MINING prospectors will be able to apply for licences online and get feedback within 90 days, according to new amendments to the Mining Bill.
The fresh amendments to the proposed mining law presented to Parliament in January also effectively cuts the Commissioner of Mines' power on licence issuance through a provision to set up a Mining Advisory Board to oversee the licensing process.
Mining Cabinet secretary Najib Balala said yesterday that the Bill tabled in Parliament early this year had gone through the first reading but before the departmental committee could present it for second reading, all parties concerned together with stakeholders in the sector met and proposed changes resulting in the negotiated Bill whose report was tabled on Wednesday.
"Under the law that we have tabled, role of the investor in terms of compliance, the CS and the mining committee have clearly been distinguished," Balala told journalists after attending a forum on taxation of the mining sector.
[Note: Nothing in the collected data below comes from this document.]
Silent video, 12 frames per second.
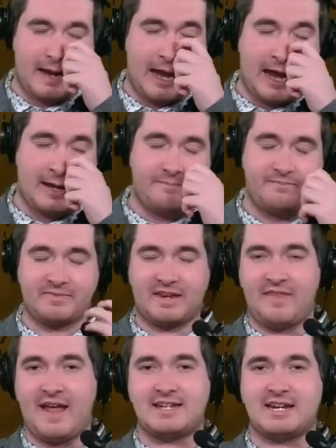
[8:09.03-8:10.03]
And
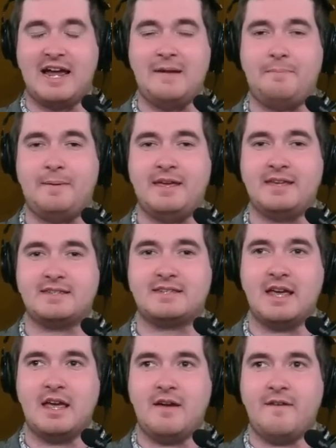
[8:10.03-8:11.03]
that type is
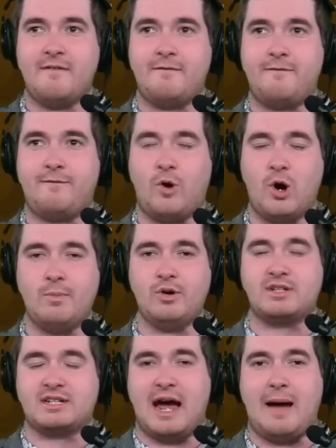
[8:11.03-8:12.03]

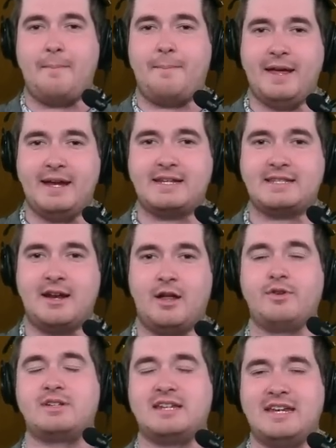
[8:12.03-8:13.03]
former top picks that
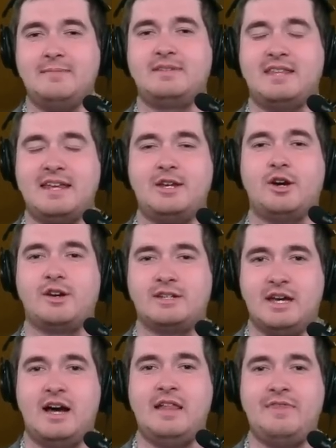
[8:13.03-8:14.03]
other teams think are
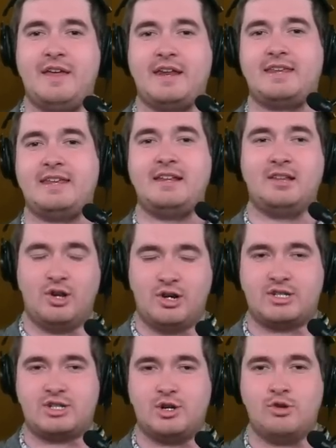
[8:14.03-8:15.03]
done that he
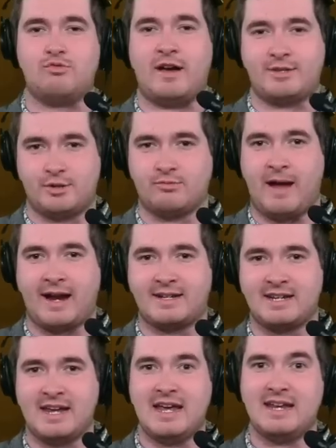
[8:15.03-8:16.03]
looks to
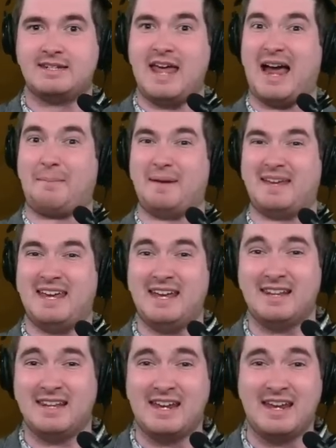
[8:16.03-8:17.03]
resurrect. Tack
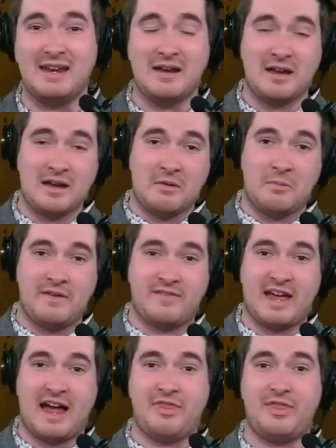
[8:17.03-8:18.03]
McKinley, we've
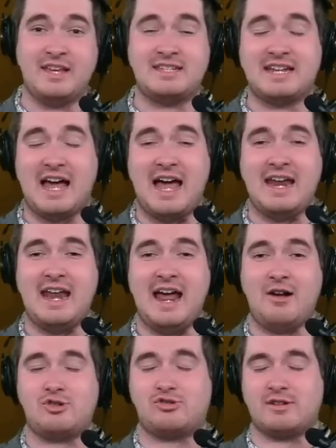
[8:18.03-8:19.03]
got this guy
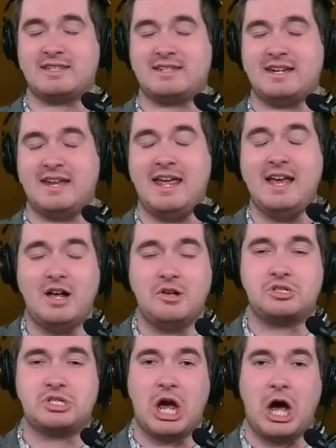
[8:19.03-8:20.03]
now, Trysten
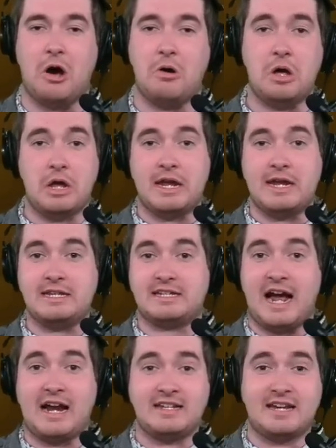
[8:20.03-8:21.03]
Hill. So he's
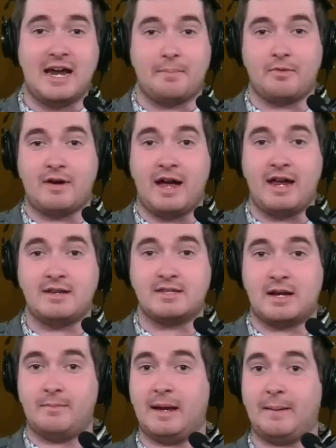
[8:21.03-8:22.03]
got a type, right?
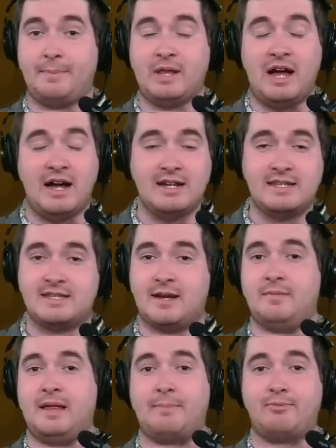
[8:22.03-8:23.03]
Some like blondes,
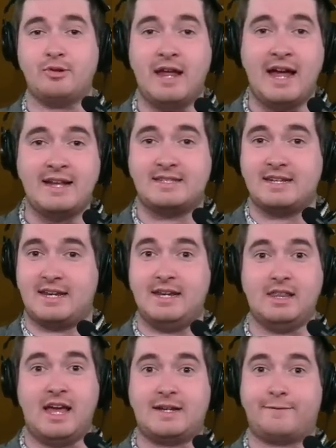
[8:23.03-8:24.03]
some like brunettes. He
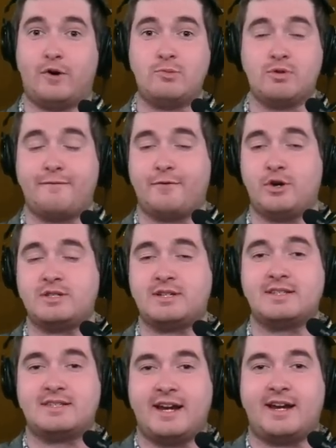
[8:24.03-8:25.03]
likes former first
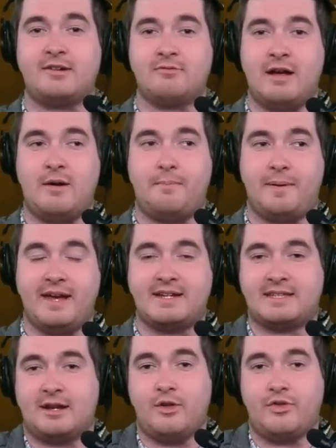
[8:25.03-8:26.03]
and second round
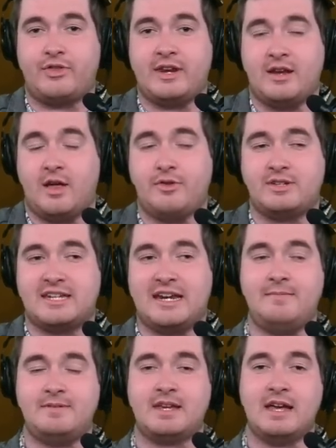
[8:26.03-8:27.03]
picks that other
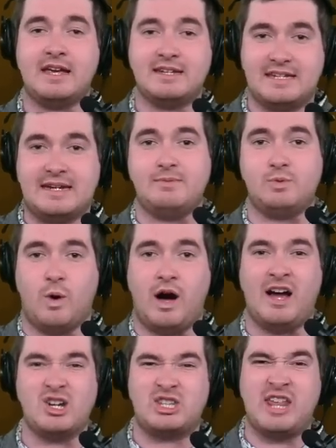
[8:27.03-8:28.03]
teams deemed
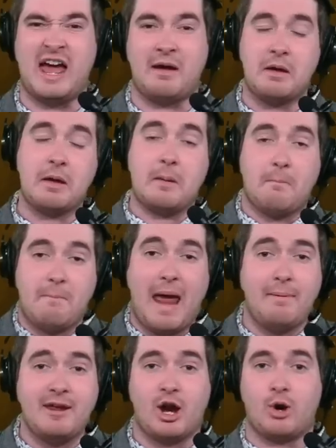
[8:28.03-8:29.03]
washed that
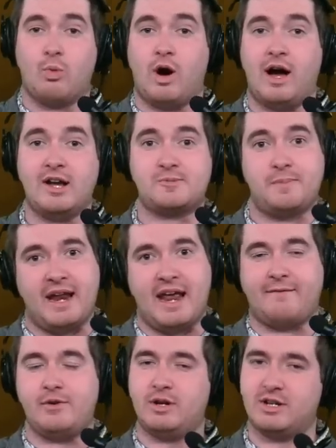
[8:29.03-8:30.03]
maybe are washed, but
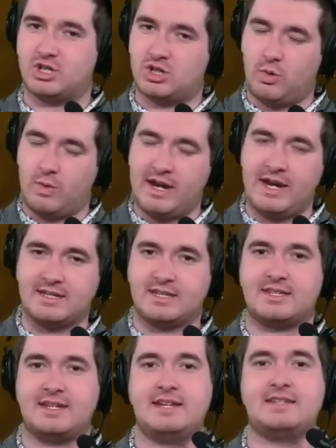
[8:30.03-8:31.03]
hey, if you can squeeze a
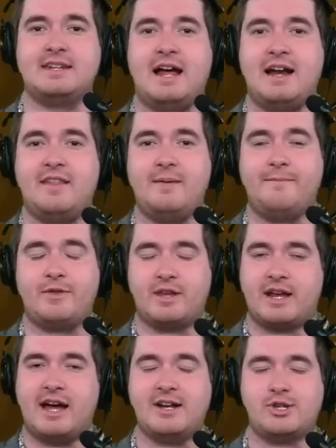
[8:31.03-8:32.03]
season out of them for the
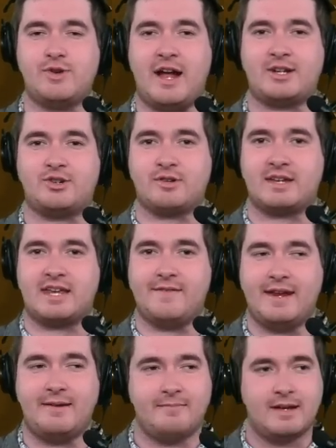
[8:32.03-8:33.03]
contract you're giving,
He said that through the online licensing system, "if you get a licence and fail to be compliant, it cuts you off automatically."
A taskforce that was appointed last year to probe issuance of mining licences found out that there was rampant corruption in the issuance which it partly attributed it to too much discretion at the hands of one individual - the commissioner of mines.
The report added that there was no criteria upon which that discretion was exercised leading to abuse of power.
The report recommended that proper structures be established to vet and issue licences to address the problem.
The taskforce had also unearthed licences issued to various speculators who had no intention of prospecting for minerals or mining but just wanted to sell their licences to the highest bidder.
Under the proposed law, provision has also been made to only allow tax-related incentives for companies with an investment of more than $500 million(Sh4.4 billion) to reduce abuse of these incentives and promote national interest.